D PETERSCHMIDT: Hey, Ira.
IRA FLATOW: Tell me about this game.
D PETERSCHMIDT: Yeah. So it’s called Terra Nil. Have you ever played games like Roller Coaster Tycoon or City– Skylines, or Civilization, anything like that?
IRA FLATOW: Yes, where you build stuff up, right? You start with zero and you build a city or something.
D PETERSCHMIDT: Exactly. You kind of have this godlike view of a huge area of land, and maybe we’re growing crops to start a town.
IRA FLATOW: Right.
D PETERSCHMIDT: Which leads to chopping down trees to build buildings. Which could lead to building factories or something like that. And eventually, you have this satisfying machine loop running.
IRA FLATOW: I wish I were that good at it. But yes, I know what you mean. Yes.
D PETERSCHMIDT: So Terra Nil is kind of the reverse of that. So you start with a barren wasteland that you assume has been ravaged by climate change. And it’s just dirt and some rocks and polluted stuff. But your whole goal is to restore it to a thriving natural ecosystem.

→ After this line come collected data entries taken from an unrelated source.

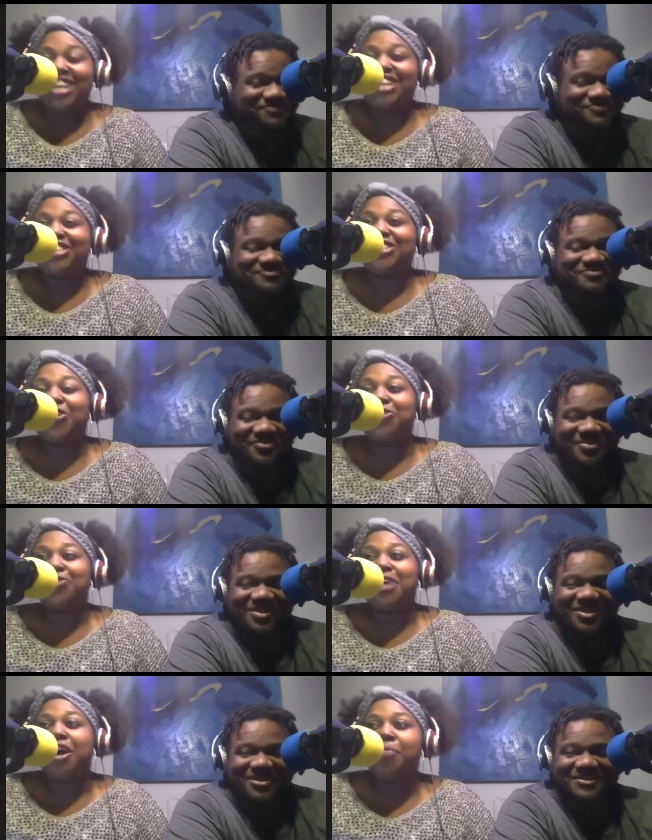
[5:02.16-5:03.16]
Speaker 1: So you
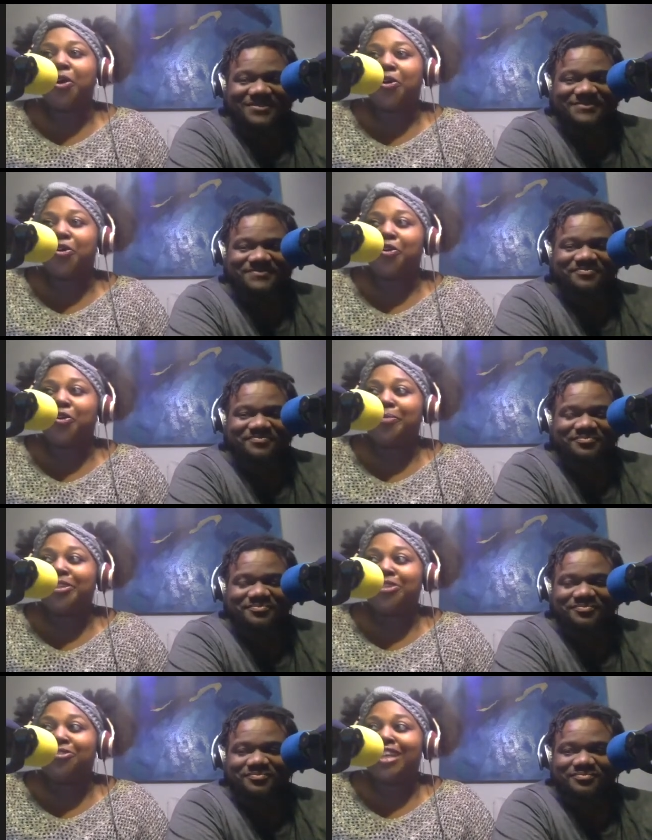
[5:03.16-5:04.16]
come home,
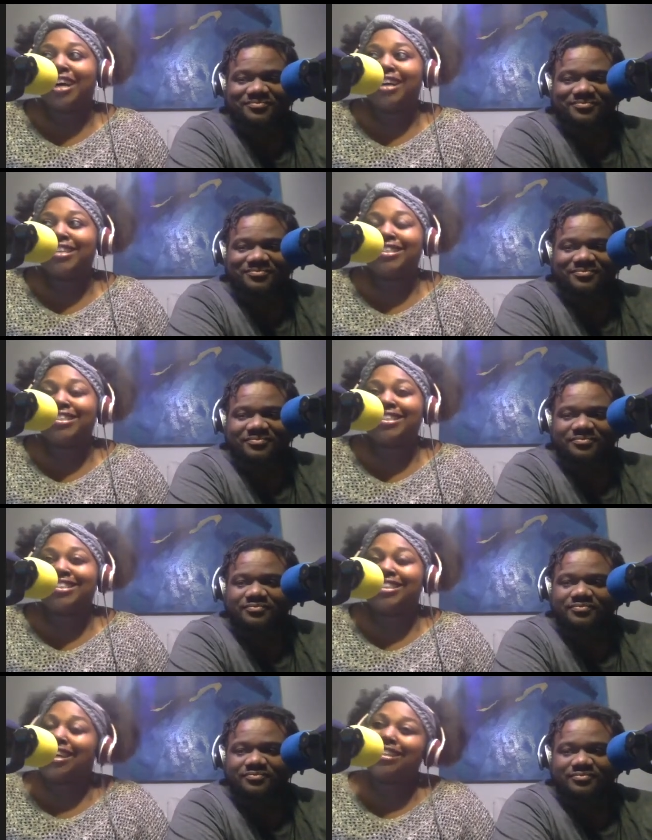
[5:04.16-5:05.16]
you realize
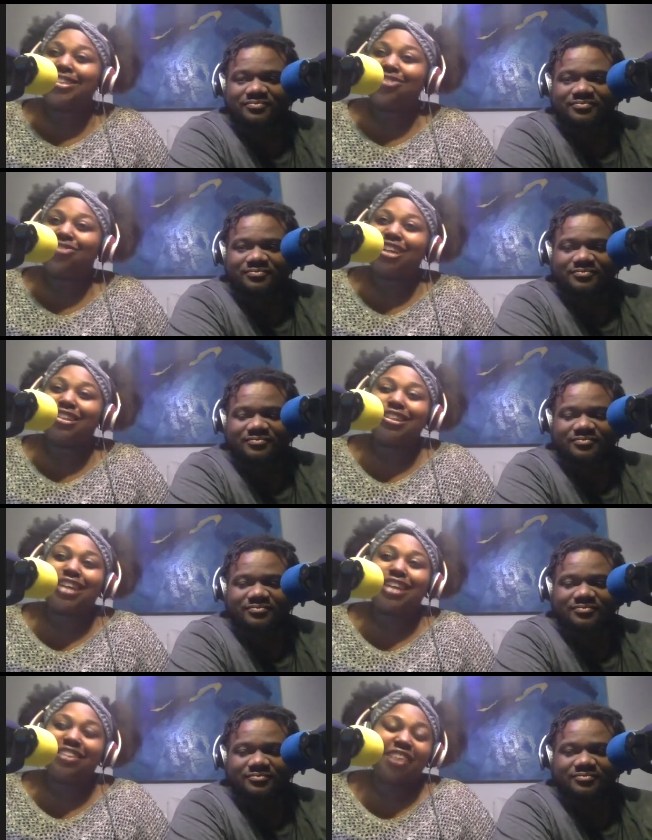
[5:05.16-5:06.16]
that this regular
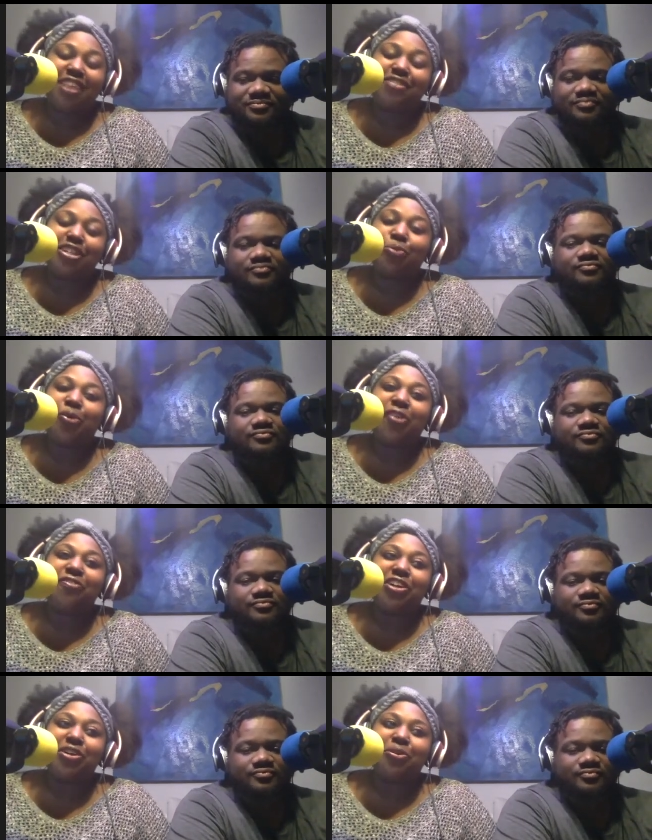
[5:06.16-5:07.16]
nine to five doesn't work
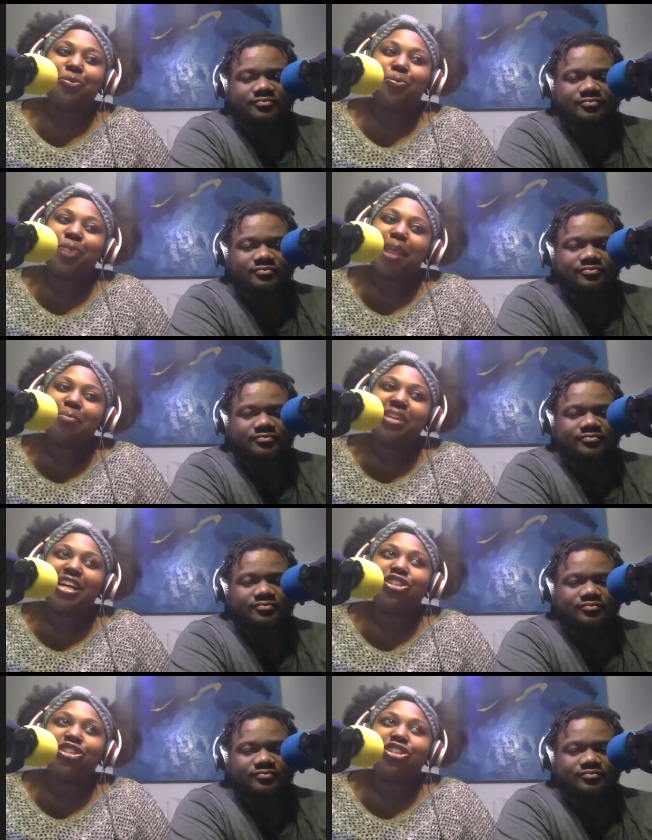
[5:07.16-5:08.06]
for you. What happened next? Did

And then, the other part of your goal is just to straight up leave when you’re done. Remove any trace that you were ever there– no human presence.
IRA FLATOW: Wow. It’s like camping in the forest, right?
D PETERSCHMIDT: Yeah, leave it better than you found it.
IRA FLATOW: Yeah, exactly.
D PETERSCHMIDT: So you have the game pulled up on your end, right?
IRA FLATOW: I have it up. OK. So I’m going to press the button that says New Restoration.
It’s just a barren land with a tree and one leaf that just blew off. Wow. That’s very sad looking. It’s like the face of Mars here.
D PETERSCHMIDT: Yeah, that’s not a good sign.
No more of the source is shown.